Member of the Georgia House of Representatives from the 110th district
- In office January 2005 – December 2010
- Succeeded by: Andrew Welch

Personal details
- Spouse: Tina Lunsford
- Children: 7
- Occupation: Businessman, politician

= John Lunsford =

American politician and businessman from Georgia

John Lunsford (born November 14, 1957) is an American politician and businessman from Georgia. Lunsford is a former Republican member of Georgia House of Representatives.

== Early life ==
On November 14, 1957, Lunsford was born in Pinebluff, Arkansas.

== Education ==
Lunsford attended Carver Bible College and Clayton State College.

== Career ==
In 1975, Lunsford became the Vice President of Allied Building Services, until 1978. In 1978, Lunsford became the Executive Vice President/Equity Owner of Professional Carpet Systems, Incorporated, until 1986. In 1986, Lunsford became the President and chief executive officer of Harvard Chemical Research Corporation, until 1998. In 1997, Lunsford became the President of Henry County Janitorial Supply LLC.

On November 2, 2004, Lunsford won the election and became a Republican member of Georgia House of Representatives for District 110. Lunsford defeated Jerry Williams with 73.23% of the votes. On November 7, 2006, as an incumbent, Lunsford won the election unopposed and continued serving District 110. On November 4, 2008, as an incumbent, Lunsford won the election unopposed and continued serving District 110.
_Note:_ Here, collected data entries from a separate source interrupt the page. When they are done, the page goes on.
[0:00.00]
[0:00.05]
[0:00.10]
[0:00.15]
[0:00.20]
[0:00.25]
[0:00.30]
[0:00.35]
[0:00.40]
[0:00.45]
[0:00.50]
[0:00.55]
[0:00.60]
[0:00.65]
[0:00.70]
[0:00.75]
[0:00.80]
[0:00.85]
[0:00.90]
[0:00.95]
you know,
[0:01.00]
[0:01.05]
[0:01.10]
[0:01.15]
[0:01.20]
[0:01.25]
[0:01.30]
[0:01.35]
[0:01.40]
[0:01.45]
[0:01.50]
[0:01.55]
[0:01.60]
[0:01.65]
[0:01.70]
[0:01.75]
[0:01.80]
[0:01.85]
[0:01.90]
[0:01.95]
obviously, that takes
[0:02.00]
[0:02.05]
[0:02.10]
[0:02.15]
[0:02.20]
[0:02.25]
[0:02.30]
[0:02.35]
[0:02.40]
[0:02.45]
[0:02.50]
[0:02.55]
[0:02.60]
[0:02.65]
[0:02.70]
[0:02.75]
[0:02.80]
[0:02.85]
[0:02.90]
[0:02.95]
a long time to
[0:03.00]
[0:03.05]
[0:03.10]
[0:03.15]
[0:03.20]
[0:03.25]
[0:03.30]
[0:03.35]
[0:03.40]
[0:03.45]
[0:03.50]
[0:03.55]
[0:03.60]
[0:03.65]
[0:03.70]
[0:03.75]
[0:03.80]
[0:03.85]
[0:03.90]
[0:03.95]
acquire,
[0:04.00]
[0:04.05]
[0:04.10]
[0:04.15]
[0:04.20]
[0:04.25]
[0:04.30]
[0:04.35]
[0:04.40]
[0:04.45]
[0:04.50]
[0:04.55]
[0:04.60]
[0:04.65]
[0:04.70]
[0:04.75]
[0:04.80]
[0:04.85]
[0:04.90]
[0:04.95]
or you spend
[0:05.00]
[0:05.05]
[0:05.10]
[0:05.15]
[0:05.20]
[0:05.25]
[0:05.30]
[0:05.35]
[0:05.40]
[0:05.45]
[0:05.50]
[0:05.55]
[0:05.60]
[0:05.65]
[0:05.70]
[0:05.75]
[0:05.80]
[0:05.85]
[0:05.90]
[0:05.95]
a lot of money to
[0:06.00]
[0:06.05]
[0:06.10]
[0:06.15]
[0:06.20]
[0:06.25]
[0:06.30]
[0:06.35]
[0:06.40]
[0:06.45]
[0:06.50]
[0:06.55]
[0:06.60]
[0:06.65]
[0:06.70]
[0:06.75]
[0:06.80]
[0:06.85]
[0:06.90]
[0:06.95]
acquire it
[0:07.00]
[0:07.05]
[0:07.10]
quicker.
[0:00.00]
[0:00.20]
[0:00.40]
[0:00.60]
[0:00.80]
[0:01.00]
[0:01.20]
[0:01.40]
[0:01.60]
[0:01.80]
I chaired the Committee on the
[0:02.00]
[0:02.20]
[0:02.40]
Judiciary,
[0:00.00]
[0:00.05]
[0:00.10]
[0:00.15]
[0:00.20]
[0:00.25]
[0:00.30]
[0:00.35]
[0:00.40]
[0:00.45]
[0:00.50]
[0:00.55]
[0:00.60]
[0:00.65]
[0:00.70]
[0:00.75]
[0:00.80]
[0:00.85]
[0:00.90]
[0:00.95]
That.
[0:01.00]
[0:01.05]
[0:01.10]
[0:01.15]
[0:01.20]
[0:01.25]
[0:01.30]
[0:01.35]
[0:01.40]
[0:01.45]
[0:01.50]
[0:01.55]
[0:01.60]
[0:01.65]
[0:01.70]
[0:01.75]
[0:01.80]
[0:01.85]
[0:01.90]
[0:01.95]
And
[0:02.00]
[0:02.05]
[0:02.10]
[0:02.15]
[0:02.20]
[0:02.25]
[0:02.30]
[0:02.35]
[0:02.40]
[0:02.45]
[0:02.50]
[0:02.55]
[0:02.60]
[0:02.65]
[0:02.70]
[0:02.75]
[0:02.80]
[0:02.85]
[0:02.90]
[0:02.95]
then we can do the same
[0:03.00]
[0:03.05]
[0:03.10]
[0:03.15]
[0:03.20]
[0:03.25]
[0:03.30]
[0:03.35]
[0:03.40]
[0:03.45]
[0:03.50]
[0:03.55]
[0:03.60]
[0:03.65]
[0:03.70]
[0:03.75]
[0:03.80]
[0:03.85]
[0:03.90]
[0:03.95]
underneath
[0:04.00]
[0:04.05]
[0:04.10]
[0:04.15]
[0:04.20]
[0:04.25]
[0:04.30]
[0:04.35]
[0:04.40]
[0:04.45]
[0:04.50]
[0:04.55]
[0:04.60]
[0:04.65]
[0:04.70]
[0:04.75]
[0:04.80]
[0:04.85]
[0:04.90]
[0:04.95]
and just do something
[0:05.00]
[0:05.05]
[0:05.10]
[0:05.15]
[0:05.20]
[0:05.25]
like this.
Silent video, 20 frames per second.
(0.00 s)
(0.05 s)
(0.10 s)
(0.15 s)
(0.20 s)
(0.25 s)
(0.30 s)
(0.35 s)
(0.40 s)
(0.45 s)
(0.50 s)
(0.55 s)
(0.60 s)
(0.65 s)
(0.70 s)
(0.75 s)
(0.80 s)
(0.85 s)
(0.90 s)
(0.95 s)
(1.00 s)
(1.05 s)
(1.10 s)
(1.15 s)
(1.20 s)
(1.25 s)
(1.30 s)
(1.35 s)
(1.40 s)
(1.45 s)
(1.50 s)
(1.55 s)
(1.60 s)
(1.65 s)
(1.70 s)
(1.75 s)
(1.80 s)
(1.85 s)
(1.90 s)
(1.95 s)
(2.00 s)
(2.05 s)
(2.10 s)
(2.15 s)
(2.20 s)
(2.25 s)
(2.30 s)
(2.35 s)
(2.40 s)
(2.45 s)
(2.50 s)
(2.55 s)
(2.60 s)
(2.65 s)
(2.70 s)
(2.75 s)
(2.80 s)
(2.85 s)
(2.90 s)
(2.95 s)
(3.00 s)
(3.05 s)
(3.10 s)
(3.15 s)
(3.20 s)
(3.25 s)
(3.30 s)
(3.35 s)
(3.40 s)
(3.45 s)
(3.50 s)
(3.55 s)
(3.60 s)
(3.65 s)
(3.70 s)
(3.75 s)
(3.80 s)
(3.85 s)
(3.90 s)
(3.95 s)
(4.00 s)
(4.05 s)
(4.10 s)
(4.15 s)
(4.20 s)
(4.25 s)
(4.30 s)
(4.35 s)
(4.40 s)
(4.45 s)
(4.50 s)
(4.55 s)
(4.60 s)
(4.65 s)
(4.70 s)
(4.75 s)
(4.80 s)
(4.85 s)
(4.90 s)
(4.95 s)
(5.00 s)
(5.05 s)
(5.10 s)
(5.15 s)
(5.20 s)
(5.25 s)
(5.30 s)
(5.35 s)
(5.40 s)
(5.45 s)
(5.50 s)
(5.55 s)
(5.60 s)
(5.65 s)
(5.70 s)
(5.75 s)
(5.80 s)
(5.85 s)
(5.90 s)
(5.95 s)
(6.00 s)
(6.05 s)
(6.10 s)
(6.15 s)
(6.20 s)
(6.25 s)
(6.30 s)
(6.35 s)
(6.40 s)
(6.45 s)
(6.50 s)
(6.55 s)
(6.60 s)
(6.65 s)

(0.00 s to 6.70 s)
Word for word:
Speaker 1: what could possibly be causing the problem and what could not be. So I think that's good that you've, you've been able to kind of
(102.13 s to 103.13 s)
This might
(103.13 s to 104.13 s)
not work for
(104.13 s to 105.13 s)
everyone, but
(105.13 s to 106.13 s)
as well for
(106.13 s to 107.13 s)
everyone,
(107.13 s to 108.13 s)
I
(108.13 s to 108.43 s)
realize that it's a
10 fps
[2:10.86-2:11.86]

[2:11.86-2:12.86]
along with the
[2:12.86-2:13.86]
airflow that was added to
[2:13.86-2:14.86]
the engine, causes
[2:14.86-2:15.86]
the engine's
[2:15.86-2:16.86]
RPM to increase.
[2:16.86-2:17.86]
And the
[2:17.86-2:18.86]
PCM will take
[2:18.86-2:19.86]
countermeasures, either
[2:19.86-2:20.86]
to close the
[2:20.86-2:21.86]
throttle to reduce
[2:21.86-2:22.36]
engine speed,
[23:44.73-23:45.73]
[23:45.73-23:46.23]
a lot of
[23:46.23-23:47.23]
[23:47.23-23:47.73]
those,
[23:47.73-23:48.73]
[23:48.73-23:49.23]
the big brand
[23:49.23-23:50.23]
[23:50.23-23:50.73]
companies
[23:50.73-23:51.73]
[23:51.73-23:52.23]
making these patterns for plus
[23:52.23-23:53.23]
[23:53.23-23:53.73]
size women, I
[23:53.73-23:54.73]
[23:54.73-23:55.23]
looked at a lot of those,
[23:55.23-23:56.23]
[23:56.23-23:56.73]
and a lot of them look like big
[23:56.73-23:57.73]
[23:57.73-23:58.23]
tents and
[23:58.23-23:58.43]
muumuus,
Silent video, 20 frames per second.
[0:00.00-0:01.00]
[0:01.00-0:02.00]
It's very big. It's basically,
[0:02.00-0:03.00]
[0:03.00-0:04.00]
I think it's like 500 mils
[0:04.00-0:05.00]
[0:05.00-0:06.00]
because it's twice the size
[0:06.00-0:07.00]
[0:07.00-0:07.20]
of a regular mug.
Lunsford served in the Georgia House of Representatives. He opted not to seek reelection to the Georgia House in 2010.

== Awards ==
- 2008 Legislative Service Award. Presented by the Association of County Commissioners of Georgia.

== Personal life ==
Lunsford's wife is Tina Lunsford. They have seven children. Lunsford and his family lives in McDonough, Georgia.